▶ _Your objective_
The entries that follow must be given again exactly, with no pictures kept.

▶ _Data supplied_
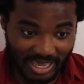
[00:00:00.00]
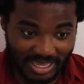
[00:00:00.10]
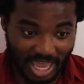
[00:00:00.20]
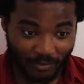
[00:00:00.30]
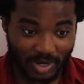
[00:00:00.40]

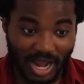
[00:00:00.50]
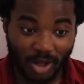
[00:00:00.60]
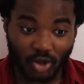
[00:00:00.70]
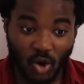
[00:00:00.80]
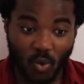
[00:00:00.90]
Yeah,
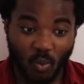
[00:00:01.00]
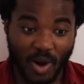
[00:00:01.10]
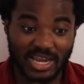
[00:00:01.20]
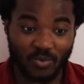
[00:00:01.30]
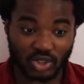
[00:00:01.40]
Ronaldo,
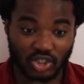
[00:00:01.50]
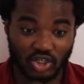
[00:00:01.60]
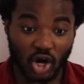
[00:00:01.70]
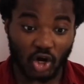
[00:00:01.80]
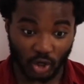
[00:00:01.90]
when he was
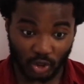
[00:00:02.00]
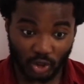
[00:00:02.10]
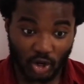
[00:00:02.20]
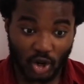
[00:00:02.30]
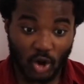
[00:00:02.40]
younger,
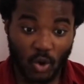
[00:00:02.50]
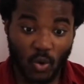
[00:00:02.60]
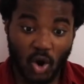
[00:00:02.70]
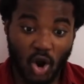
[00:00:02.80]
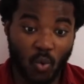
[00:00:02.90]

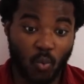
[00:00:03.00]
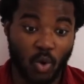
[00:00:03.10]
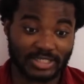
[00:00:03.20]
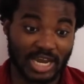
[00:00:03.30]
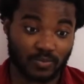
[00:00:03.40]

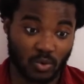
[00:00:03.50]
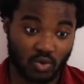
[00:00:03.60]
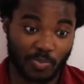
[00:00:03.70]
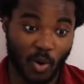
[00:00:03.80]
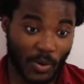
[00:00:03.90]
was a
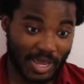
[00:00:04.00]
good boy.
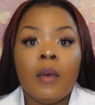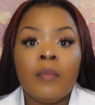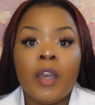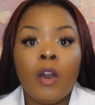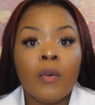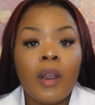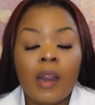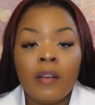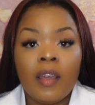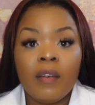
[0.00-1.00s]
They
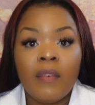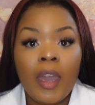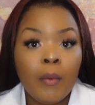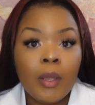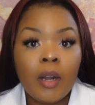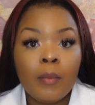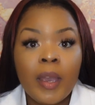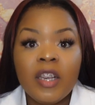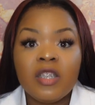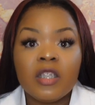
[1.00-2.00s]
evaluate our
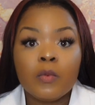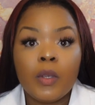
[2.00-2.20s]
patients.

▶ _Task solution_
[00:00:00.00]
[00:00:00.10]
[00:00:00.20]
[00:00:00.30]
[00:00:00.40]

[00:00:00.50]
[00:00:00.60]
[00:00:00.70]
[00:00:00.80]
[00:00:00.90]
Yeah,
[00:00:01.00]
[00:00:01.10]
[00:00:01.20]
[00:00:01.30]
[00:00:01.40]
Ronaldo,
[00:00:01.50]
[00:00:01.60]
[00:00:01.70]
[00:00:01.80]
[00:00:01.90]
when he was
[00:00:02.00]
[00:00:02.10]
[00:00:02.20]
[00:00:02.30]
[00:00:02.40]
younger,
[00:00:02.50]
[00:00:02.60]
[00:00:02.70]
[00:00:02.80]
[00:00:02.90]

[00:00:03.00]
[00:00:03.10]
[00:00:03.20]
[00:00:03.30]
[00:00:03.40]

[00:00:03.50]
[00:00:03.60]
[00:00:03.70]
[00:00:03.80]
[00:00:03.90]
was a
[00:00:04.00]
good boy.
[0.00-1.00s]
They
[1.00-2.00s]
evaluate our
[2.00-2.20s]
patients.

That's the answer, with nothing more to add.